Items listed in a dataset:
+-------+
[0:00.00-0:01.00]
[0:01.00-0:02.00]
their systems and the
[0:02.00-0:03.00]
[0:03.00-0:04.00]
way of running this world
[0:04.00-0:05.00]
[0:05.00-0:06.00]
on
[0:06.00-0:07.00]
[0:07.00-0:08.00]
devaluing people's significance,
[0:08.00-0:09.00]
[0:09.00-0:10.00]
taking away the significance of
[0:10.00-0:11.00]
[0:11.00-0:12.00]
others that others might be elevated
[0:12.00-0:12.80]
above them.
+-------+
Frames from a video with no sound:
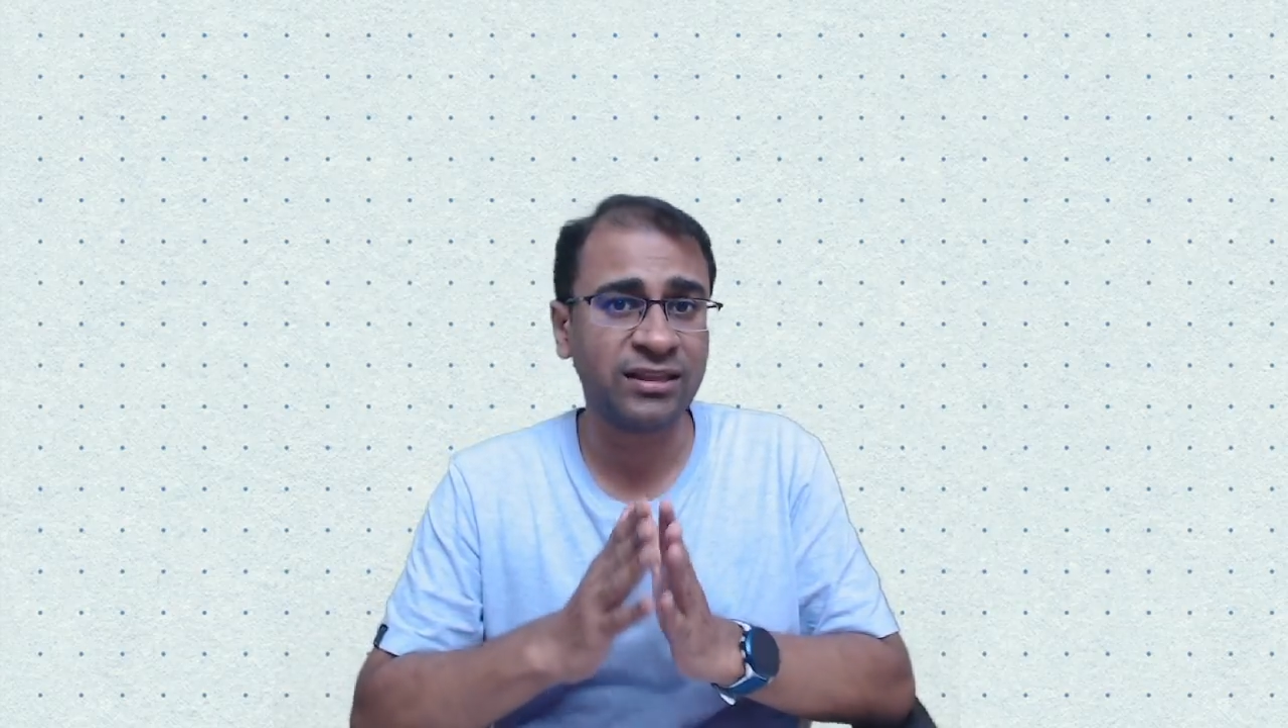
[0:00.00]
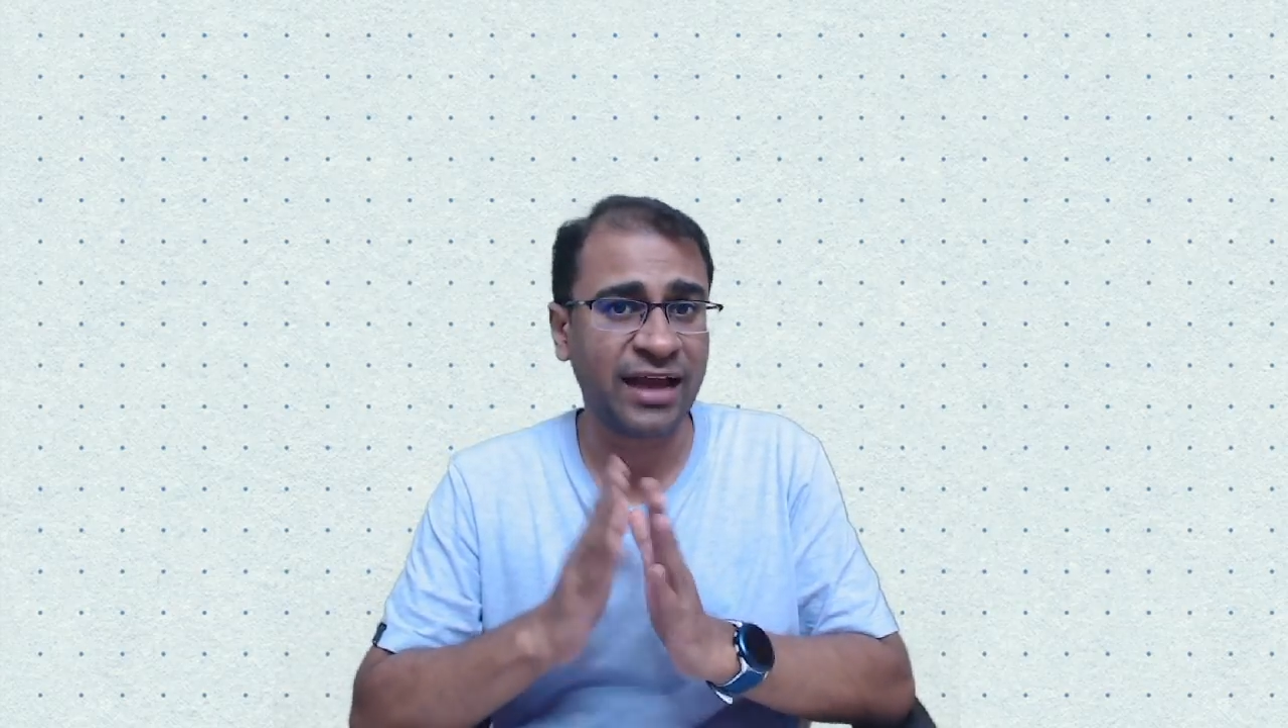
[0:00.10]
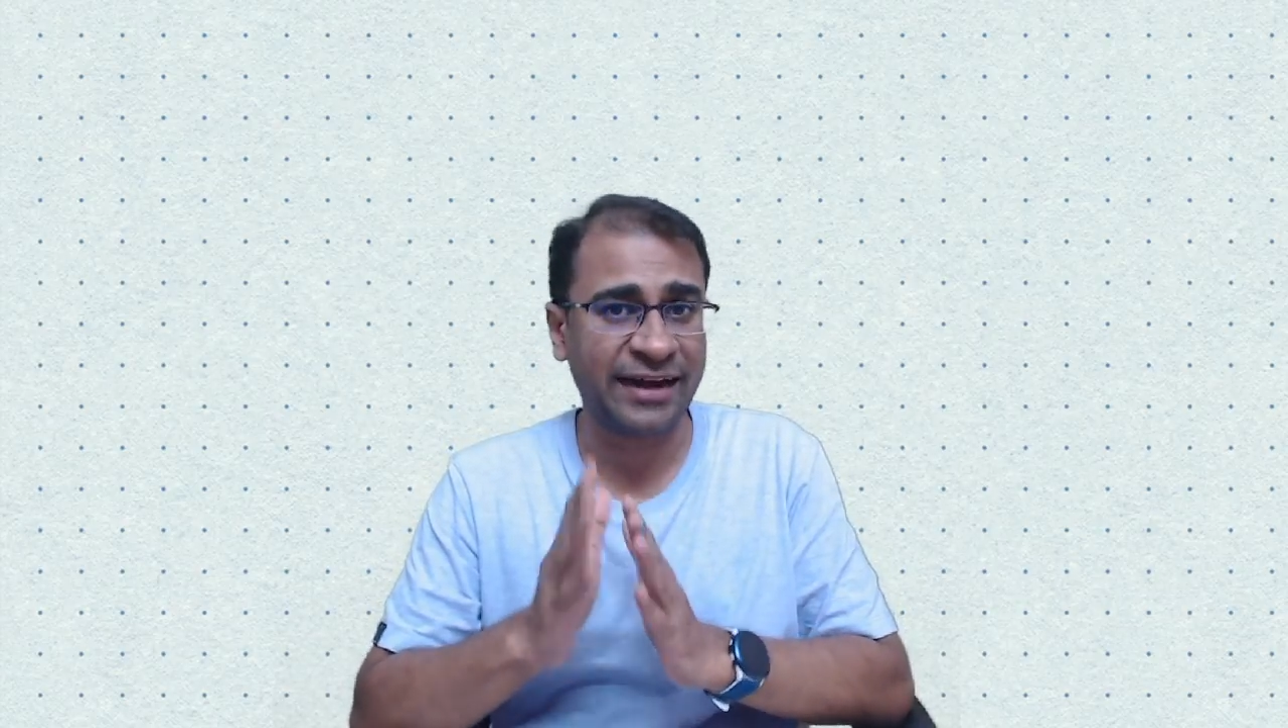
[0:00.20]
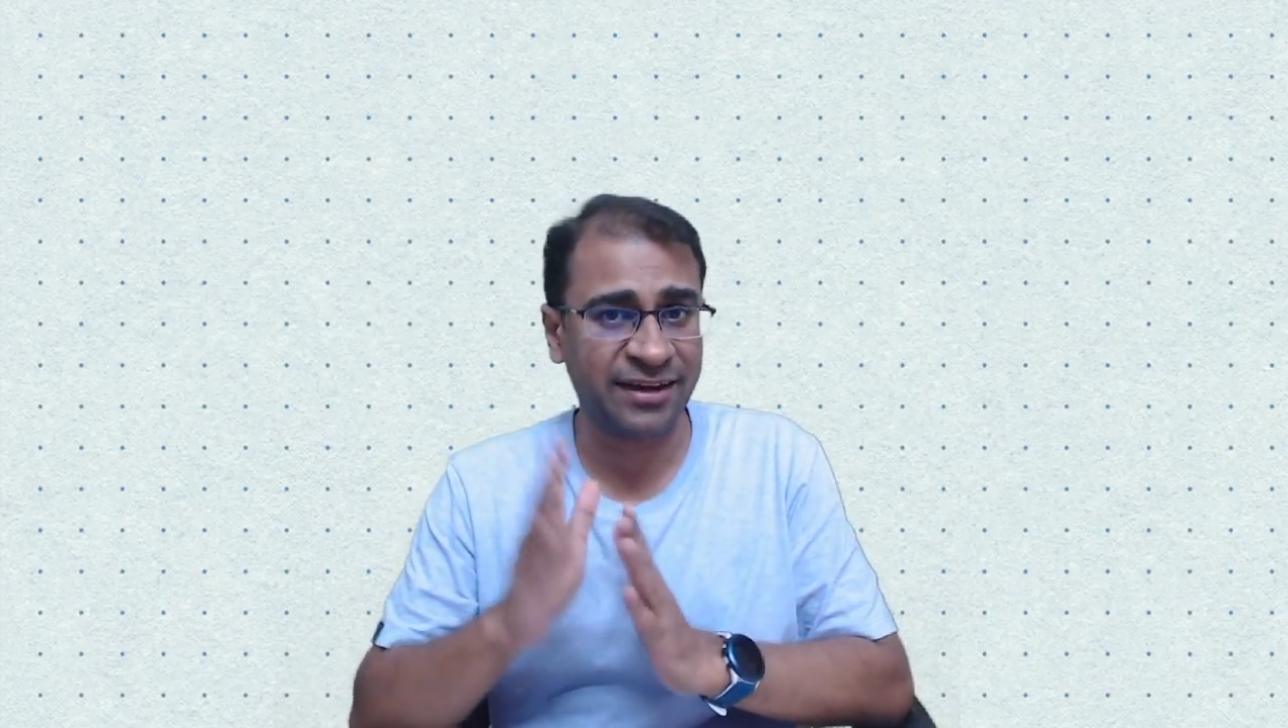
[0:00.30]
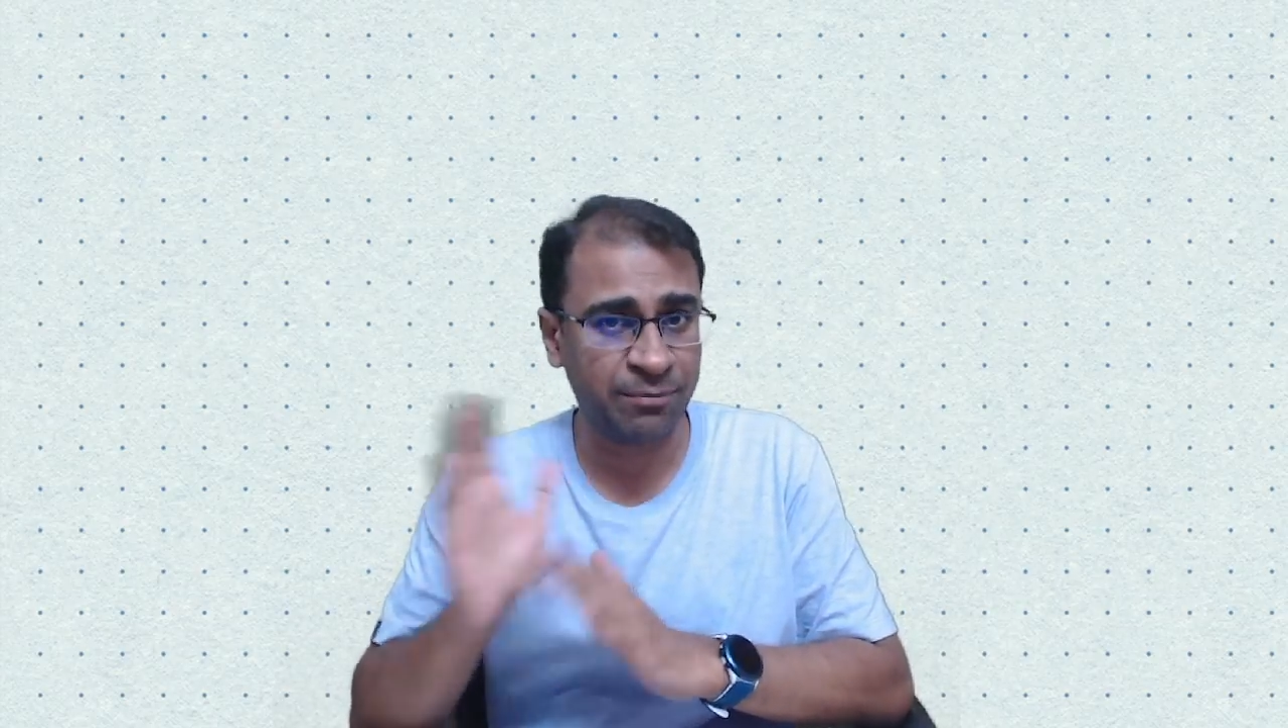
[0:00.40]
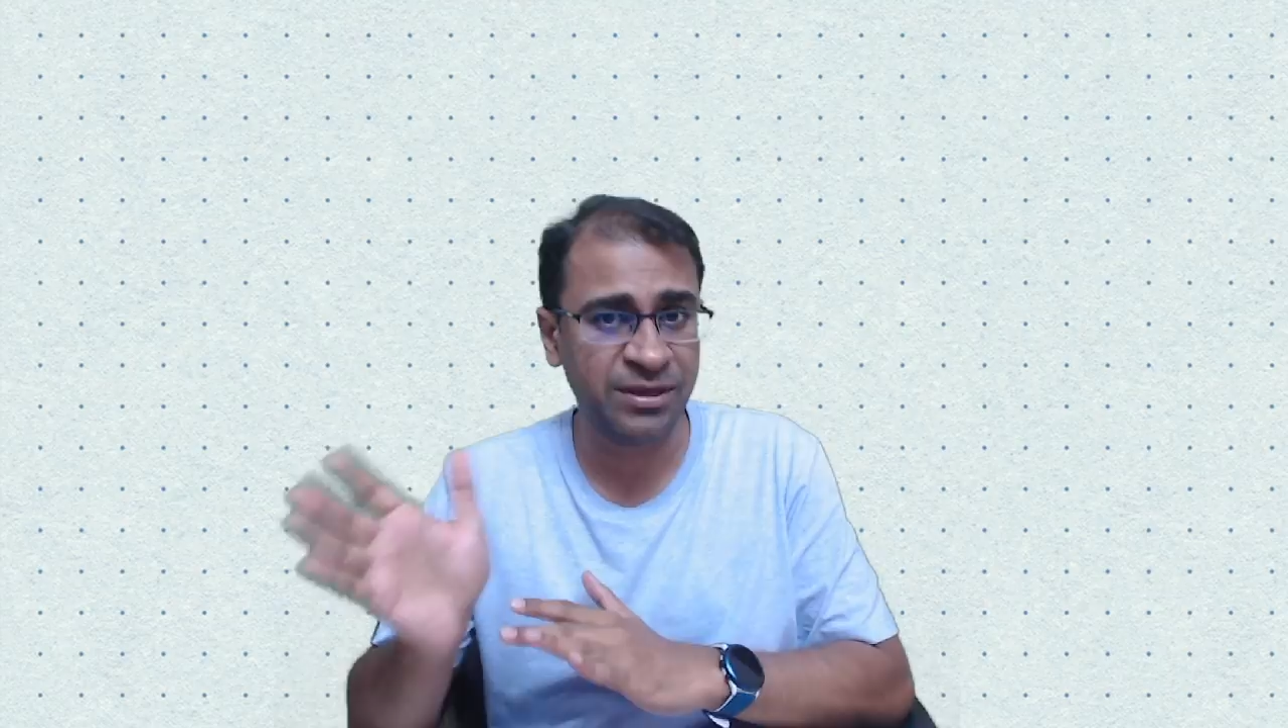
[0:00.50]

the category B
+-------+
EXERCISE AIM =
Look above for the line holding "[0:00.00-0:01.00]" and the line holding "[0:08.00-0:09.00]". Retype both, and every line between them, word for word and nothing else.

RESPONSE BOX =
[0:00.00-0:01.00]
[0:01.00-0:02.00]
their systems and the
[0:02.00-0:03.00]
[0:03.00-0:04.00]
way of running this world
[0:04.00-0:05.00]
[0:05.00-0:06.00]
on
[0:06.00-0:07.00]
[0:07.00-0:08.00]
devaluing people's significance,
[0:08.00-0:09.00]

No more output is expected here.